[MINC-users] Announce - qbatch 1.0 - Execute shell command lines in parallel (serial farm) on SGE/PBS clusters

Gabriel A. Devenyi gdevenyi at gmail.com
Wed May 11 21:42:37 EDT 2016


Thanks for your feedback! See responses inline.

On Wed, May 11, 2016 at 8:30 PM, Andrew Janke a.janke at gmail.com wrote:

I’ve taken a proper look at this now. It currently is in no way a drop
in replacement but from what I can see it shouldn’t be too hard. I’m
more than happy to do away with my old perl version. For one your
handling of dependencies is much nicer and self contained. There big
differences are:

qbatch(mine), was designed equivalent to nohup. ie: write a
command, test it, add qbatch.

$ for i in .mnc; do process_something.sh -args .mnc; done

When happy you’d do this:

$ for i in .mnc; do qbatch —queue my.q —name $i —
process-something.sh -args .mnc;
done

Whereas qbatch(python) expects commands to be in a file, this makes it
difficult to use things like globs with qbatch:

$ qbatch —logfile blah.log — do_something_args.pl *.mnc

I see a PR which is along these lines:

https://github.com/pipitone/qbatch/issues/90

How hard would it be to support a single command after “—“? I note
that you can pipe things to qbatch via echo but this is a real pain to
use in things like perl and python scripts. OK in shell though.

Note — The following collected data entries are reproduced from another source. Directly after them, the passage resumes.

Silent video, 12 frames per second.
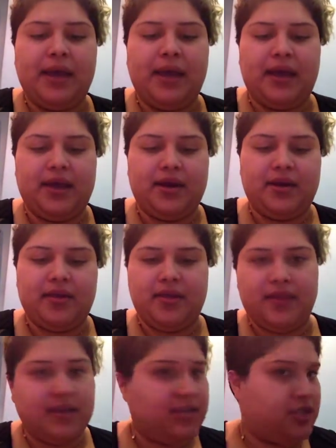So I cut my
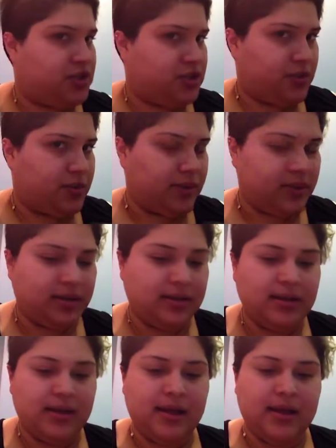hair this
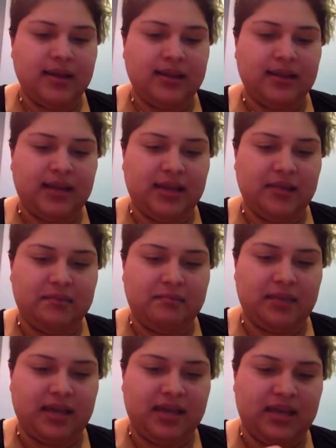short,
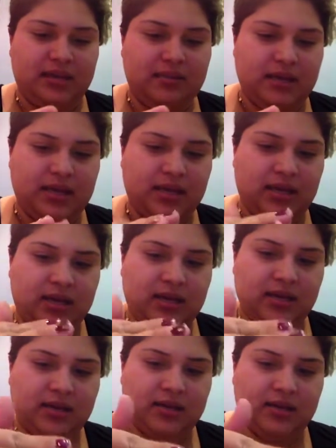like
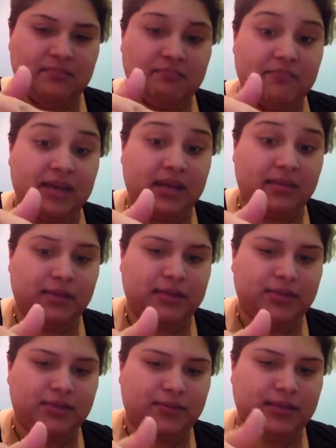maybe,
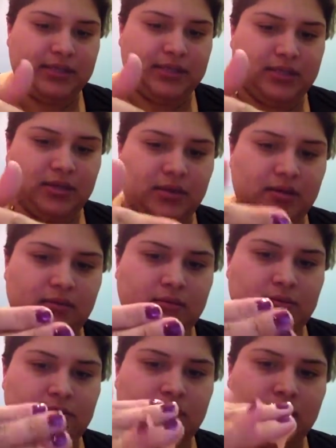maybe two
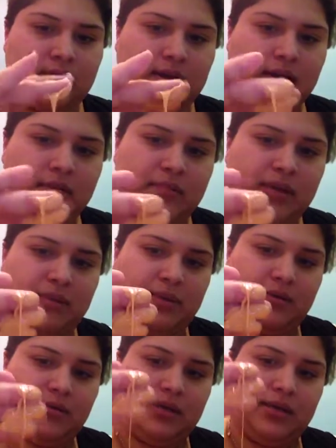weeks ago.
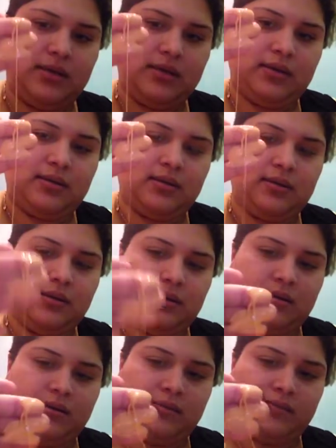Might be a
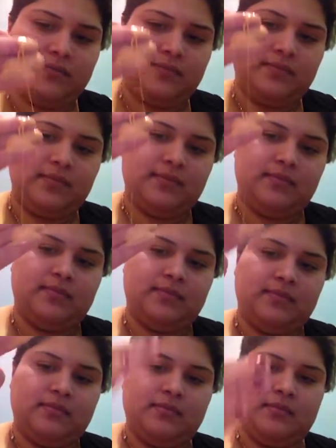week, you know.
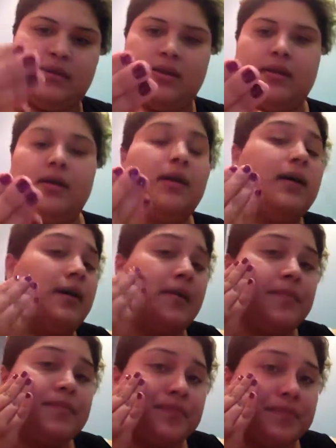
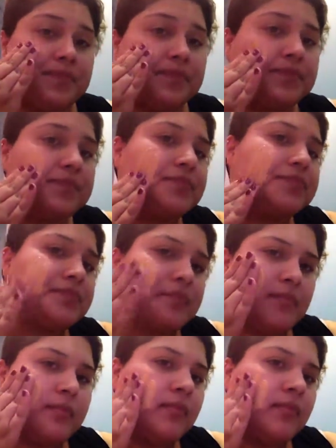Um,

We do support job lists input via STDIN

#From this:
$ for i in *.mnc; do process_something.sh -args *.mnc; done
#To this
$ for i in *.mnc; do echo process_something.sh -args *.mnc; done | qbatch -

Would this work for you?

We’ve thought a bit about single command as you’ve seen, we may end up
providing a simple wrapper to handle your use case.

The version with “—“ is also interesting, hadn’t thought of that,
will note it in the issue. Cleaner without needing a warpper

I find debugging output in the logfiles to be invaluable when
debugging things. Stuff like the hostname and time of execution.

https://github.com/andrewjanke/qbatch/blob/master/qbatch#L151

and

https://github.com/andrewjanke/qbatch/blob/master/qbatch#L172

This means that I can quickly grep for “exit status” on a directory of logfiles.

On our main PBS cluster the prolog and epilog scripts provide this for
us, I’ve actually been scraping the net for prolog and epilog examples
for SGE and yet to find them.

Would you be amenable to allowing —header-file and —footer-file
inserts into the joblist? I’m not sure about hard coding that kind of
status lines into the tool.

I’ll open an issue to discuss further
https://github.com/pipitone/qbatch/issues/93

I note slight differences in how we handle cwd, is there are a
reason for you cd?

https://github.com/pipitone/qbatch/blob/master/bin/qbatch#L67

I found this problematic for NFS mounts if using relative paths, and
let gridengine sort out things itself.:

https://github.com/andrewjanke/qbatch/blob/master/qbatch#L108

You’re pointing to the “local” template which is for qbatch to
parallelize work on a local machine, for the SGE and PBS templates we
use the cluster workdir features.

See https://github.com/pipitone/qbatch/blob/master/bin/qbatch#L51 and
https://github.com/pipitone/qbatch/blob/master/bin/qbatch#L34

There are a number of smaller things (job name larger than 15
characters == FAIL in PBS). This causes issues when tracking
dependencies as your unique job name may be longer than this. You can
either bomb and error out to the user (choose a shorter job name!) or
you have to track an internal database of jobnumbers (capture the
return value of qsub) and match these to input job names. Currently
in your implementation I think this will fail.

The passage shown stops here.